EXERCISE AIM: Skip the pictures and retype exactly the lines from the one holding "(7.47 s to 8.53 s)" through the end of the entries.
--- STUDY MATERIAL ---
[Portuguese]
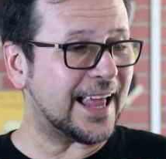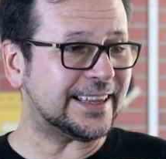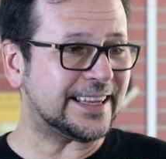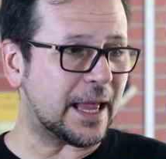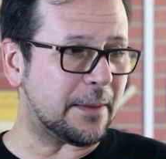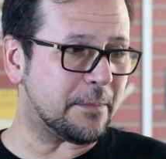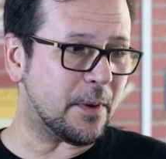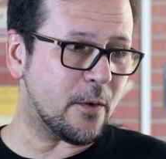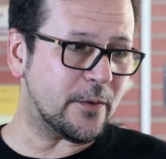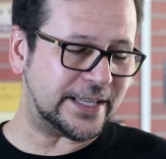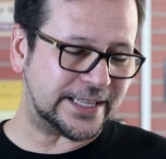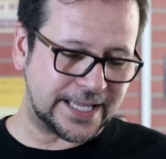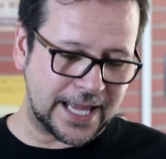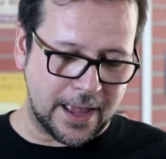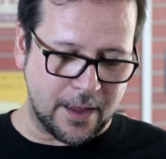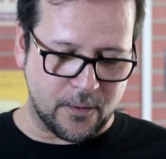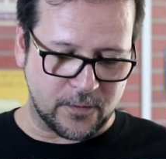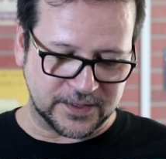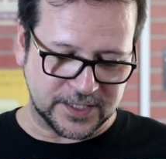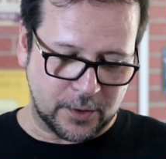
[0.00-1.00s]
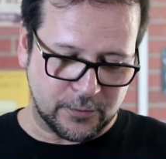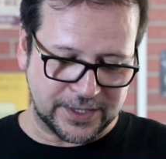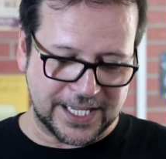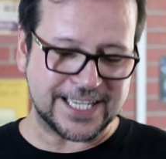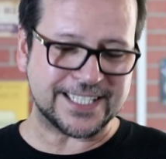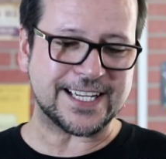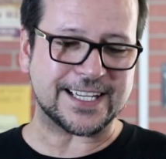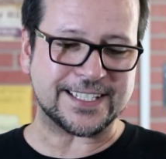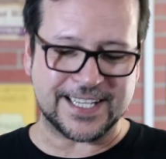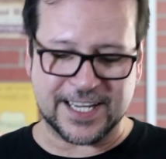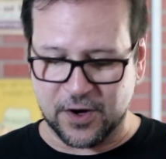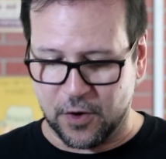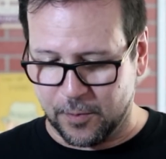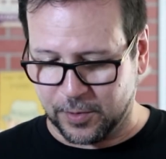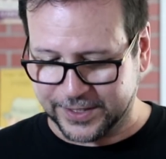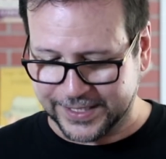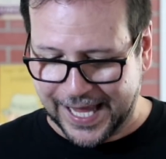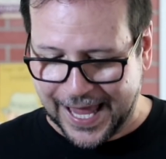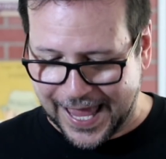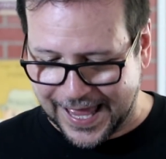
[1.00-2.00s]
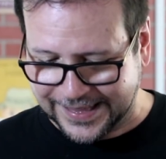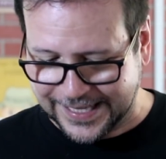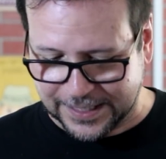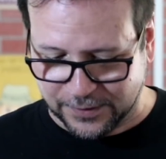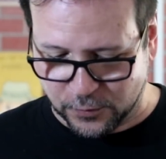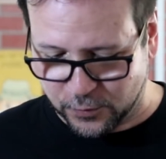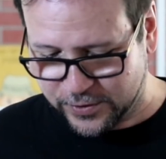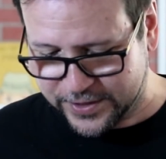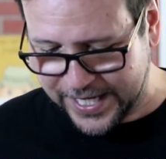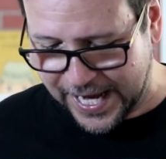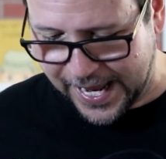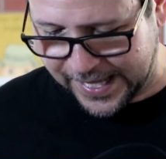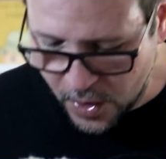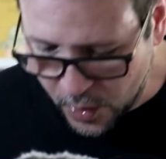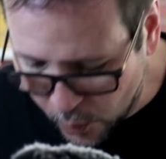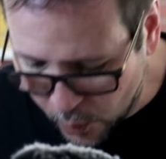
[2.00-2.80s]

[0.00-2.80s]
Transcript: tá bom então. Então deixa assim como tá, tá tudo certo.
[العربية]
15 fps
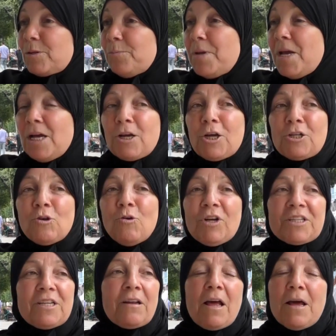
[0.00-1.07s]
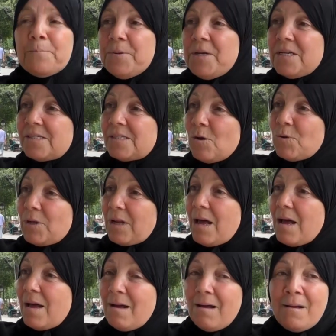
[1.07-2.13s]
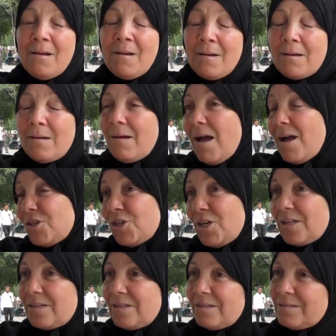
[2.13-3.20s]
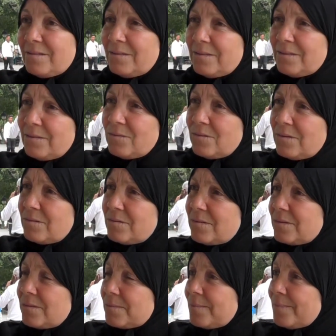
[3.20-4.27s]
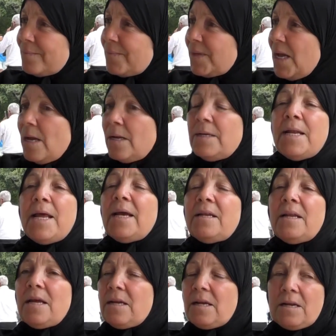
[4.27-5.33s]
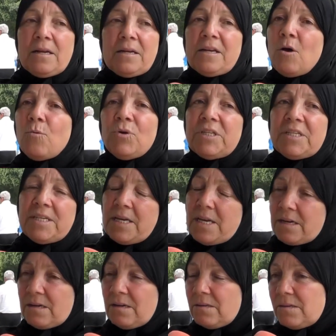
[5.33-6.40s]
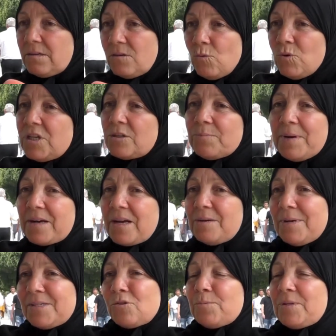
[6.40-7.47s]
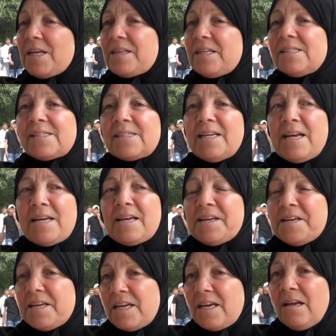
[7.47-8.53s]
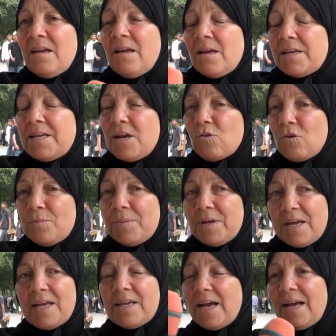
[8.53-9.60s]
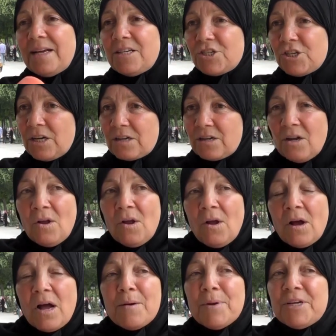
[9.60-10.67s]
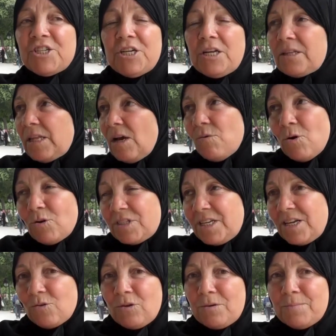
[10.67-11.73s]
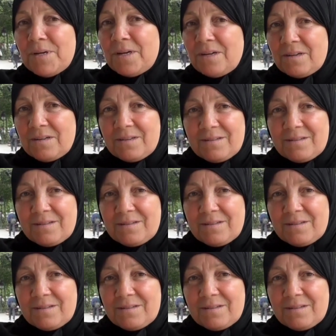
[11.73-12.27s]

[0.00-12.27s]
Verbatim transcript: بالطبيعه يا اخي واحد يلقى بيتزا ويلقى ما فما اللي ياكلوا من الشارع هكا صغار ما عادش ياكلوا لا لا لا لا انا ولدي ياكل ولدي تبارك الله محسوب 30 سنه يعني ربي يفضل يعيشك اما جيل توا اختي ياكل من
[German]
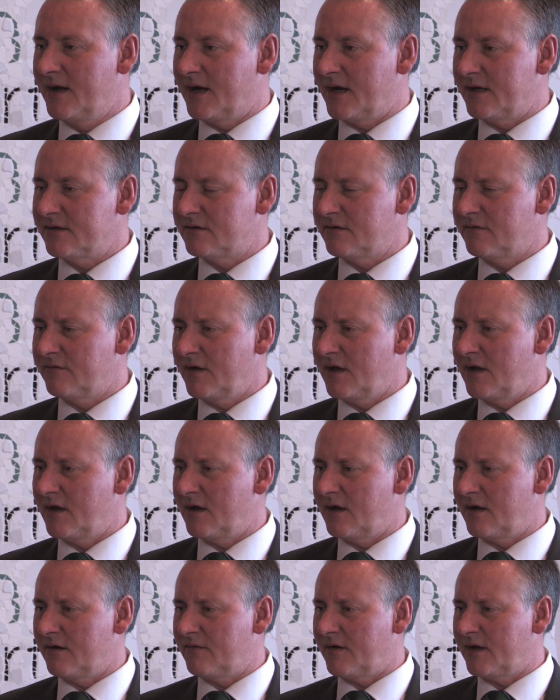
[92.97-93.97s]
Also wir
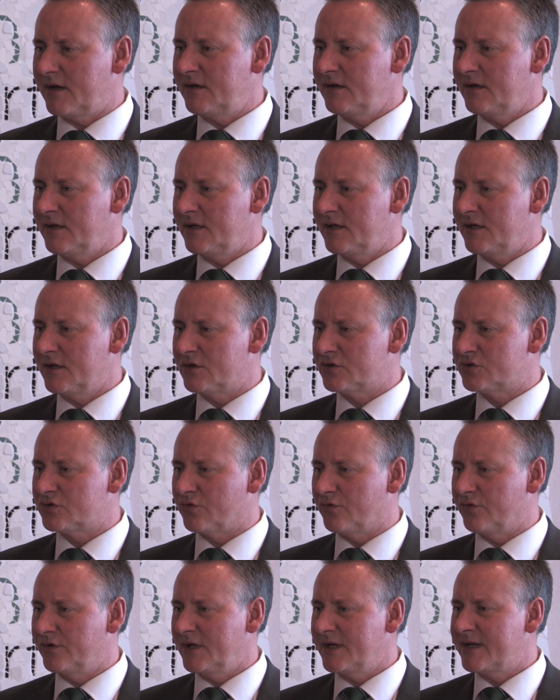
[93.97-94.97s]
erwarten hier
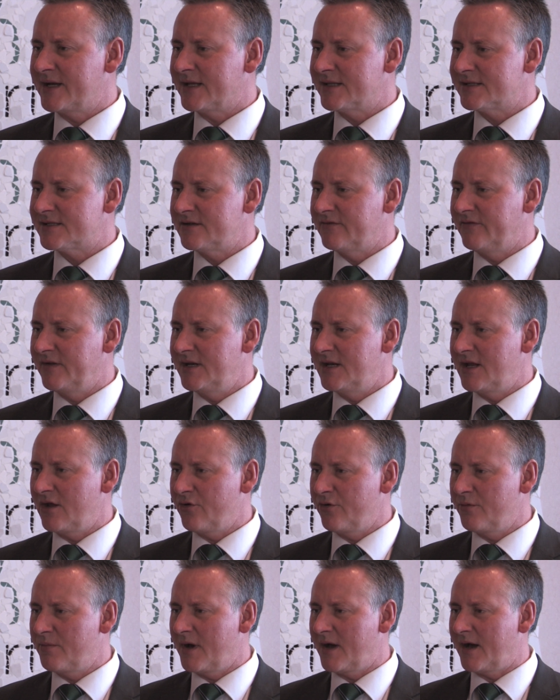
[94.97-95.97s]
schon den ganzen Winter
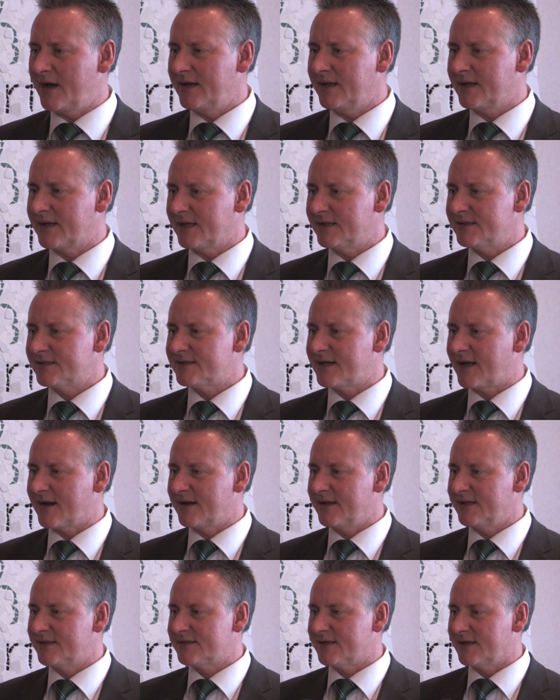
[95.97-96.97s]
über eine ganz
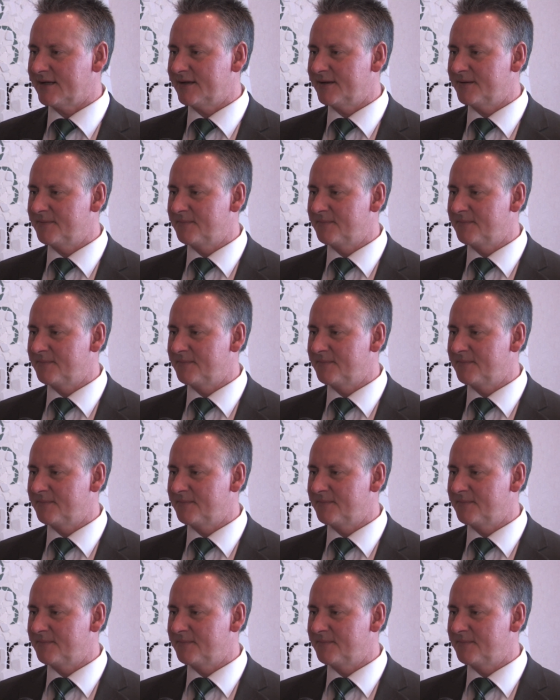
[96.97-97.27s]
harte Zeit.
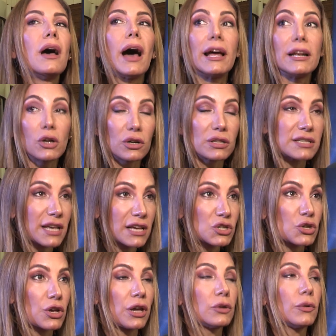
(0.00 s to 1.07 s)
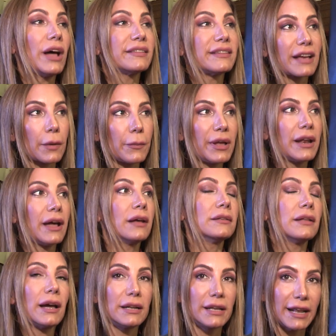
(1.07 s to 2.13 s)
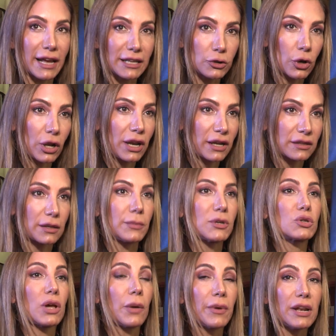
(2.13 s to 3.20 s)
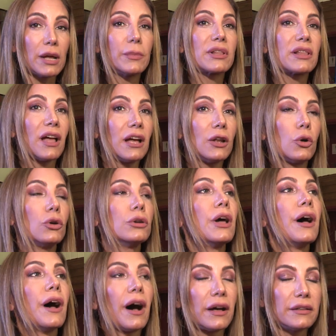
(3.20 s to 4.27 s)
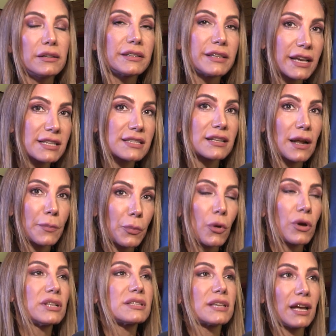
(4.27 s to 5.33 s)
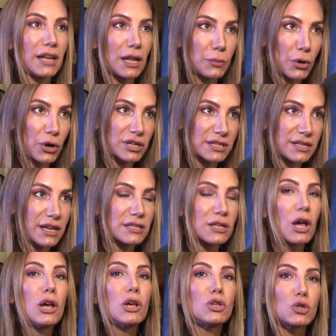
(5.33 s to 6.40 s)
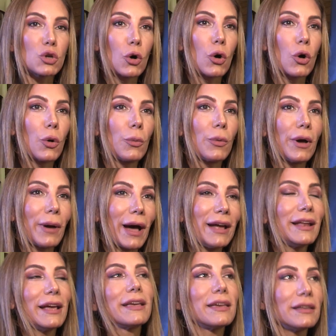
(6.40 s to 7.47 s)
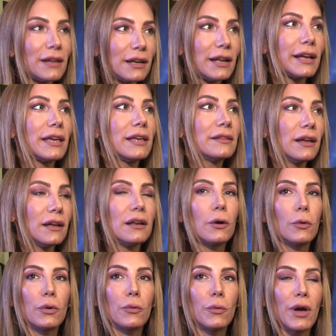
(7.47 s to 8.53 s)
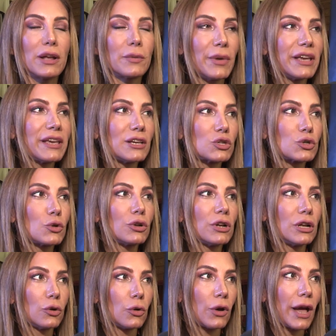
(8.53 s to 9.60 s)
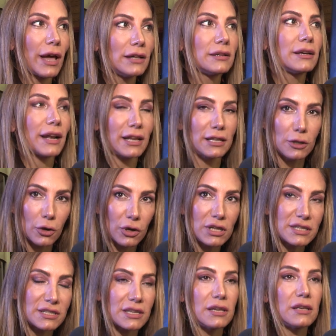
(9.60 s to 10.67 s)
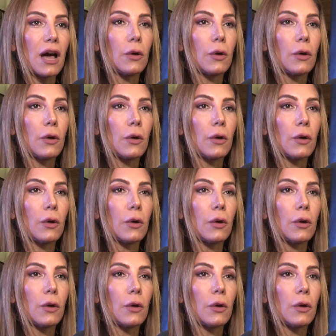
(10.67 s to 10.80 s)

على الكونسيشن حتى كمان عندنا على الجراند كولكتبلز كمان بيطلع لهم 100 اكسترا بوينتس على البيرثدايز سو so, على الاكيد على الاكيد نحن وي ار ميكينج شور انه هاي الجراند لويالتي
---
REPLY:
(7.47 s to 8.53 s)
(8.53 s to 9.60 s)
(9.60 s to 10.67 s)
(10.67 s to 10.80 s)

على الكونسيشن حتى كمان عندنا على الجراند كولكتبلز كمان بيطلع لهم 100 اكسترا بوينتس على البيرثدايز سو so, على الاكيد على الاكيد نحن وي ار ميكينج شور انه هاي الجراند لويالتي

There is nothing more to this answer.